– У проруб сховался, – всё никак не справляясь с охватившим его волнением, рассказывал казак. – Это каким манером вышло. До речки добёг, сиганул, змеёныш, в камышовый куст, проломил лёд и затих, одна лишь головёнка чернеет. Так бы и замёрз, жидёнок. Да на его счастье бабка та шустрая объявилась – указала.

– Пластай его, так растак! – подбежал маленький казачишка из местных с шашкою наголо.

– Постой!… Погодь! – загомонили кругом. – Надоть атамана покликать.

Гриша Богер, стуча зубами, шамкая непослушными губами, заговорил вдруг:

– Мне б в тепло. Помру я здесь, а у меня мама….

Казаки стояли, поёживаясь от озноба, хмуро глядели.

Кто-то сказал от костра:

– Сопляк совсем. Гляди, и шешнадцати нету.

Разом взорвались голоса:

– Нет, ну здорово! Как хлеб отымать – годов не считал. У него мамка, видите ли…. А у нас щенки под лавкой, которых и кормить не след….

Голоса всё более озлоблялись, возбуждаясь. Подходили станичные.

– Это хто ж такой?

– Вот утопленник ожил. Да что его жалеть…. Пластай!

Подошёл Лагутин. Мельком глянул на Гришу и, повернувшись, пошёл прочь, уронив:

– В расход.

– Пойдём, – преувеличенно строго сказали два казака.

– К-куда вы м-меня, – не попадая зубом на зуб, срывающимся голосом спросил Гриша Богер.

Трое пошли, и из темноты с тою же преувеличенной строгостью донеслось:

– В избу. Отогреешься, потом спрашивать будем.

Через минуту выстрел. Он долго перекатывался, ломаясь в бору, наконец смолк. А ночь всё была полна неумирающим последним выстрелом….

Возле крыльца Совета Лагутин, разминая озябшие ноги, немного походил, вдыхая широкой грудью крепкий морозный, замешанный на горьковатом запахе хвои воздух, поглядел в небо. Декабрьская ночь царила над станицей, бором, всей землёй. Сияла луной, рассыпанными из края в край мерцающими созвездиями. Но на востоке уже чуть посветлел краешек неба, прижатый темнотой к горизонту.

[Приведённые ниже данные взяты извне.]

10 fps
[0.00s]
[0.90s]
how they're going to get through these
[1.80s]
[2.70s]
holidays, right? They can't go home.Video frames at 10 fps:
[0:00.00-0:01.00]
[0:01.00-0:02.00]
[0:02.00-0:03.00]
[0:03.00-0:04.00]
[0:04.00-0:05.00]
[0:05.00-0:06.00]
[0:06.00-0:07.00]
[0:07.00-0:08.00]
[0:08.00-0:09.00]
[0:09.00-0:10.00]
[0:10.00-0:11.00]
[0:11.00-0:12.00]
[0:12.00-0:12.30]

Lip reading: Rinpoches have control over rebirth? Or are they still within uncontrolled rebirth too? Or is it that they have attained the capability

– Подожди, послушай, – Парфёнов торопливо подходил, настороженно оглядываясь – Вроде кто кричит?

Ему послышался человеческий вопль где-то на реке, сразу смолкнувший, затерявшись среди синих сугробов. С берега слышны скрежеты лопаты о звонкий лёд, гулкие удары кирки или лома, глухие голоса и фырканье лошадей, волочивших на реку раздетые трупы продотрядников.

В новом, охватившем всех воодушевлении люди, то и дело матерясь, суетились возле проруби, сталкивая поглубже в воду на стремнины течения коченелые тела, и с тревогой поглядывали на разгорающийся восток.

А речка, подковой опоясавшая станицу, синела под звёздами. С высоких берегов нависали спаянные пургой и морозом снежные гребни. Ветер шевельнулся от русла реки, снежной крупой прошуршал под ногами.

Всплески воды заставили Парфёнова поёжиться, и он с кривой улыбкой проговорил:

– Показалось – должно в ушах свербит, – и надел шапку. – Чёртов холодище. Я всё-таки, кажется, простыл.

– Тьфу, напасть! – весело откликнулся Лагутин. – Засыпаю прямо на ходу. Наплывает на меня что-то. Весь в холоде, а на веках ровно гири. Сутки ведь не спамши. Часа два только прикорнул и в прошлую ночь.

Парфёнов и Лагутин ценили друг друга и не скрывали этого ни перед кем. И далеко не корыстные цели сближали их, а простые искренние человеческие отношения. В обоих хватало и здравого смысла и той непосредственности, которая так бывает мила и приятна в людских отношениях. Да и пути их часто пересекались.

Лагутин, не сдержав удовольствия, просиял, заулыбался во весь свой белозубый рот:

– Нет, ну скажи, на моих ребят можно положиться. А кто у тебя из станишных такой мастер по прорубам? – и подмигнул с намёком.

– Ну, пойдем, погреемся, – устало позвал Парфёнов.